Жена купила усы. Клубнику посадили на самом верху, там, где грядки шли уступами. Максим подпер их досками, воткнув колья по краям и в середине. Огород его стоял открытым. Надо было искать материал для забора. Собирать из железа, как у Гриши? Максим представлял себе долгую и муторную канитель с переноской труб и рытьем ям. Сетка была прозрачной, а хотелось укрытия.
На свалку сбрасывали оконные рамы, старые перила, части стропил и обрешетки. Все это приходилось выдергивать из завалов по штуке, связывать в пачку и тащить волоком. Водяной, увидев его труд, подкатил тачку.
– Не ломай спину, насобираешь, опять сочтемся. Сама везет, – добавил он. – Больше нагрузишь, легче толкать.
Тачка была самоделкой с тележными по высоте, но тонкими колесами. По ободу вместо шины шел жесткий кабель. Ось Водяной подобрал из рифленой арматуры, вставив в малоразмерные подшипники.

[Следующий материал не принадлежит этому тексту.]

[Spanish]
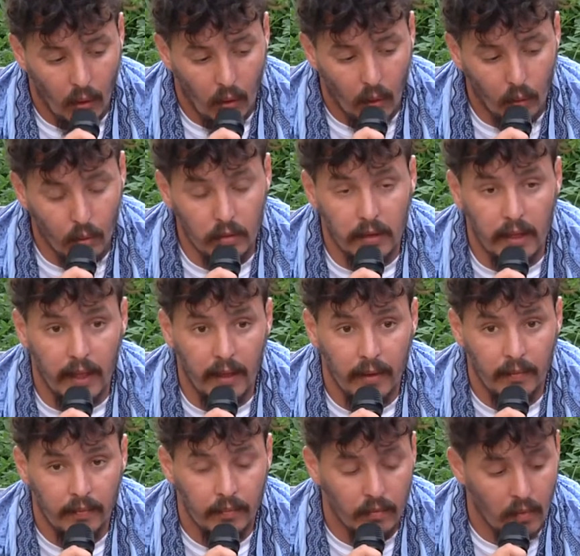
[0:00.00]
Un
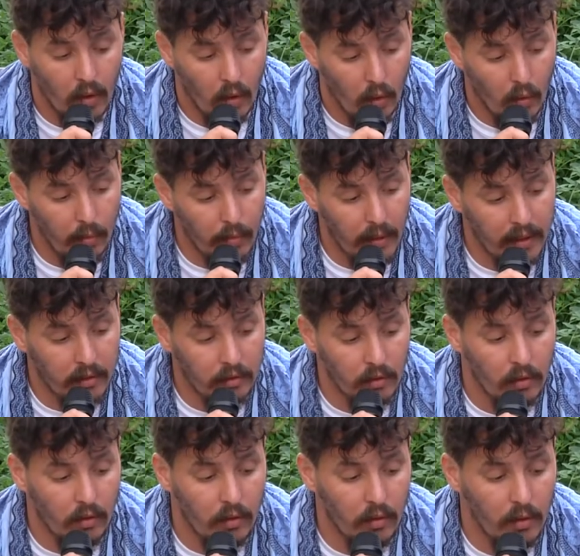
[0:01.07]
té, un
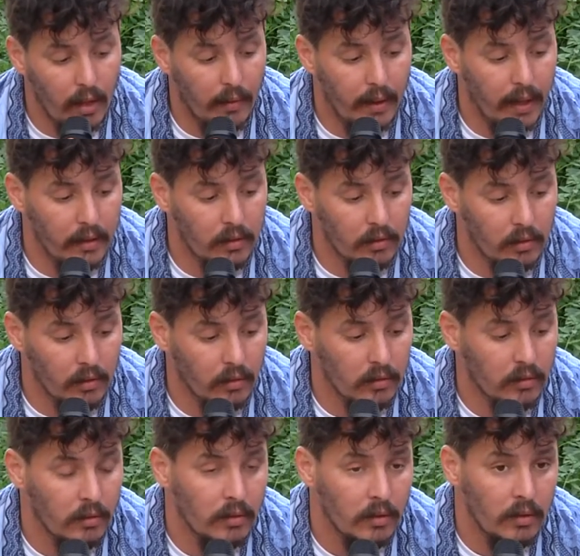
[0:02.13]
beso y un abrazo
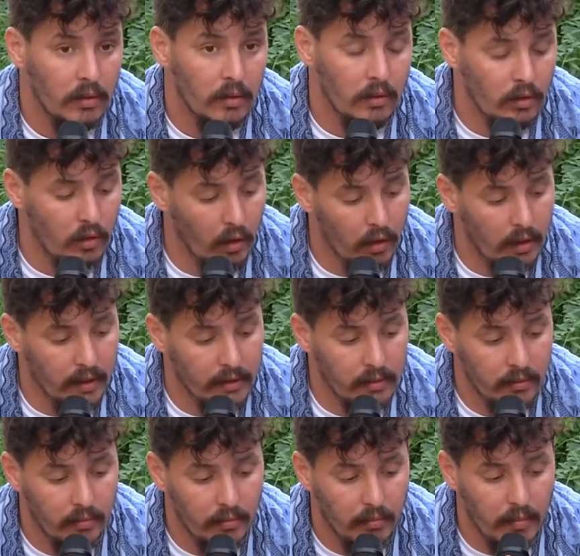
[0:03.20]
y
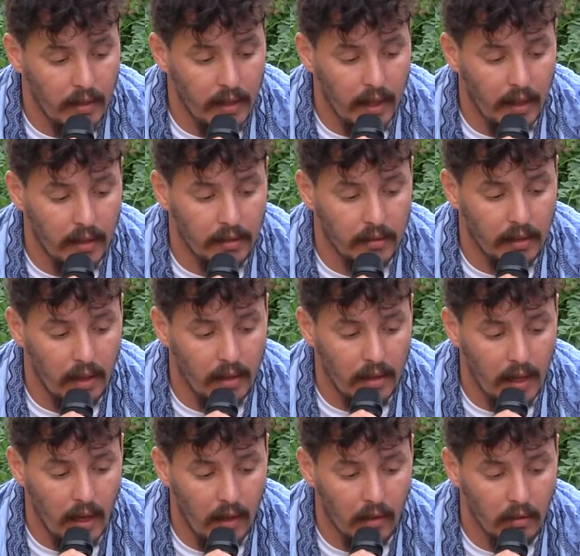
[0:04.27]
todos miran
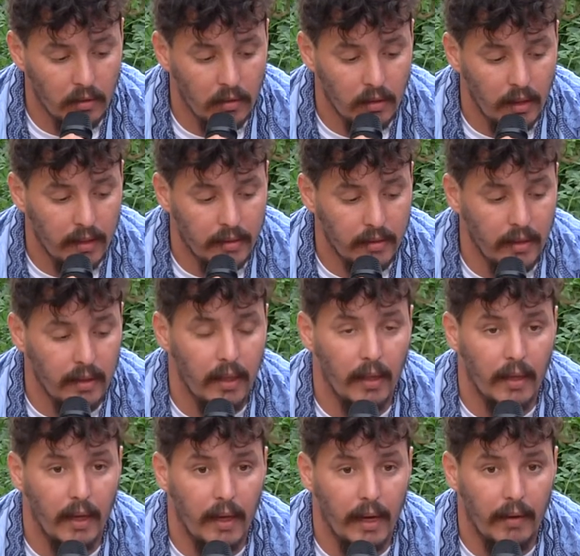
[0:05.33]
extrañados la escena
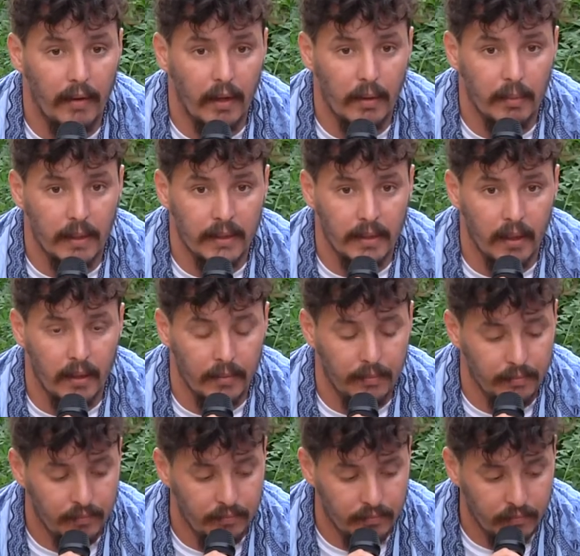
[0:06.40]
que acaba de pasar.
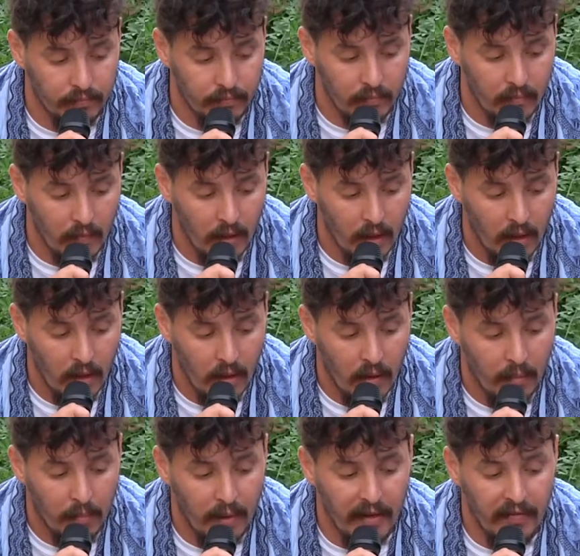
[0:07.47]

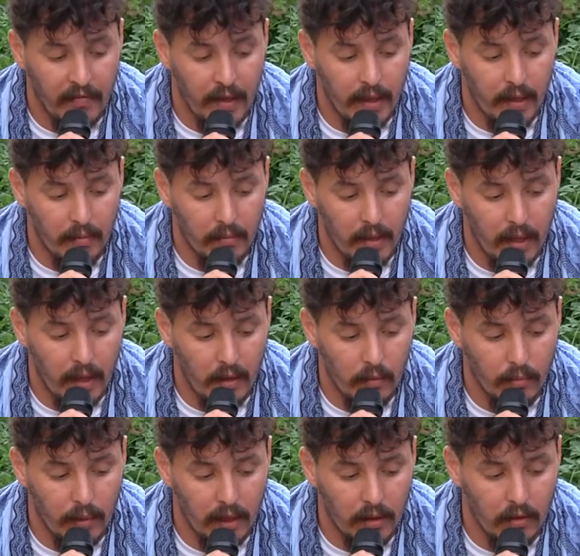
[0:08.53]
Prefieren mirar
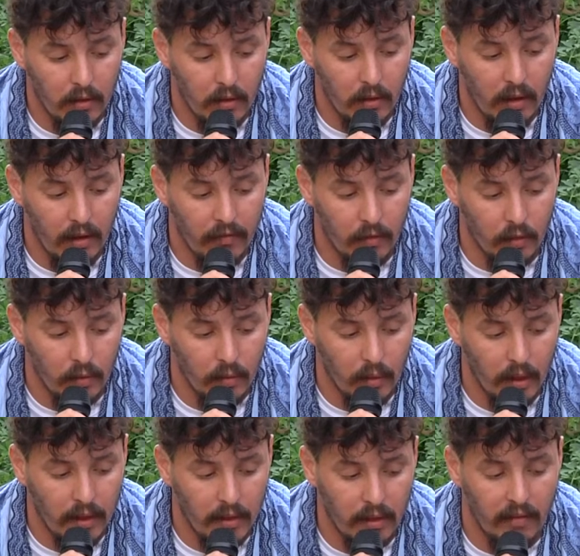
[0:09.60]
un partido de
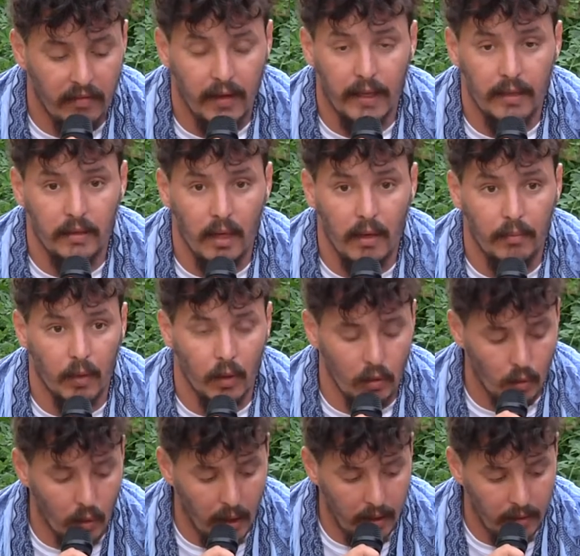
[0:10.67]
fútbol entre Francia y
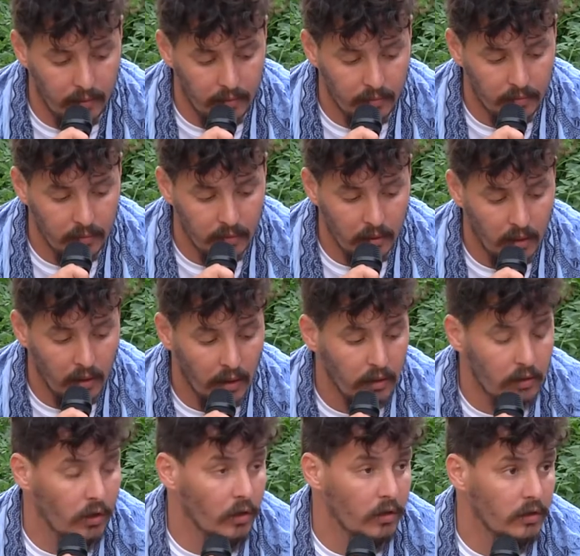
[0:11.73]
Portugal.
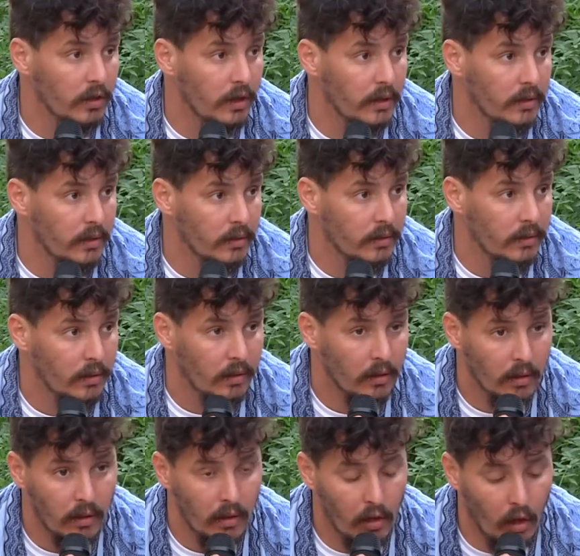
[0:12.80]
Entonces,
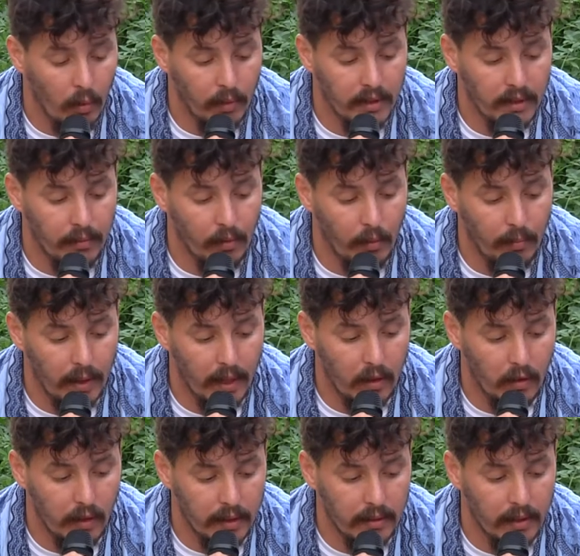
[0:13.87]
¿cómo hacemos para
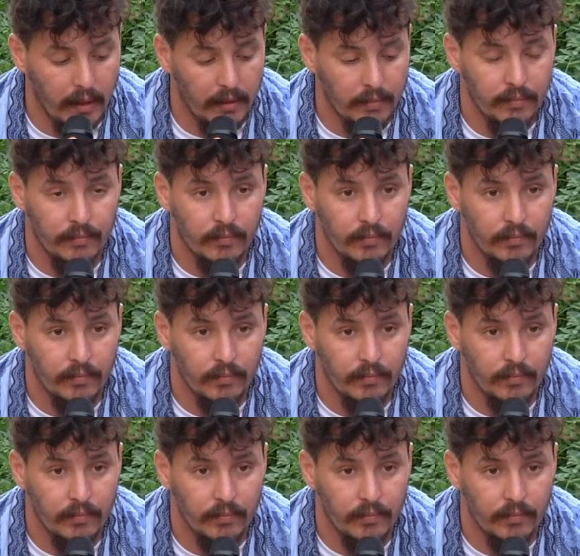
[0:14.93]
conectar?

С техникой дело пошло веселей. Она и есть мера человека, думал он, сравнивая себя недавнего, тянущего груз за веревку, с возничим колес.
По свалке бродили собиратели. Их руками мусор и хлам сортировался на листовое годное еще железо, дерево для домашних поделок, цветную проволоку, детали телевизоров и приемников. Теперь, петляя среди сложенных куч, он не забывал бросать взгляд на тачку: увести – раз плюнуть.
Переваливаясь на ухабах, подъехала машина. Пополам со строительными отходами вывалила рабочую одежу: стеганые куртки, обувь, каски, инструмент. Подтянулись собиратели, среди них Потаи.
– И ты здеся? Я вот тоже. Шура на огороде в сарайке, пока не нужен, чего ни то приберу. – Потаи смотрел на него детскими глазами, радуясь встрече.
Молодым его зашибла лошадь. С конефермы рассчитали, пенсию по инвалидности начислили крошечную, и потому жил иждивением сестры. Пока работал, животные и люди не давали скучать. Отправили на отдых, душа его застоялась и умыслила задушиться. Шура уверовала в Бога, но ходила не в храм, а к протестантам.
– Дали мне Библию, совсем ветхую. Перекладывала много раз страницы по их местам. Первая моя книга. Хватило ума прочитать, а лишней грамоты и не нужно.
Огородик ее величиной с заплату приткнулся к дому с высоким забором. В углу стоял сарайчик, в котором она откармливала поросенка.
– Придут резать, слово не скажу, как не мной купленный.
– Кто должен прийти? – спрашивал Максим.
– Ночами кто лазит? Ты похож на дилектора. У нас-то как славно, пришел бы посмотреть. Хор и пение, чистый театр. Мой, как от работы отставили, приладился пить. Где выпросит, кто и подаст. Денег-то у нас кот наплакал. Видят, убогий – плеснут. Я говорю: Потап, пойдем в церковь, там все свои и мы с ними. С тех пор отмяк.
Максим катил тачку, нагруженную доверху. Доски были разной длины. Самые рослые он укладывал по диагонали, мимо груди, упертой в дышло. Больше радовала целая секция от забора вокруг новостройки. Он толкал свою тачку домой – огород был продолжением дома. Рядом трусцой семенил мальчиковый Потап, как сам Максим в далеком детстве привязывался к дворовым ребятам в их затеях и сходках.
Жена посеяла астры. Он заикнулся о ромашках по совету владельца дома.
– Осенью посажу. Поднимутся будущим летом, – объяснила она.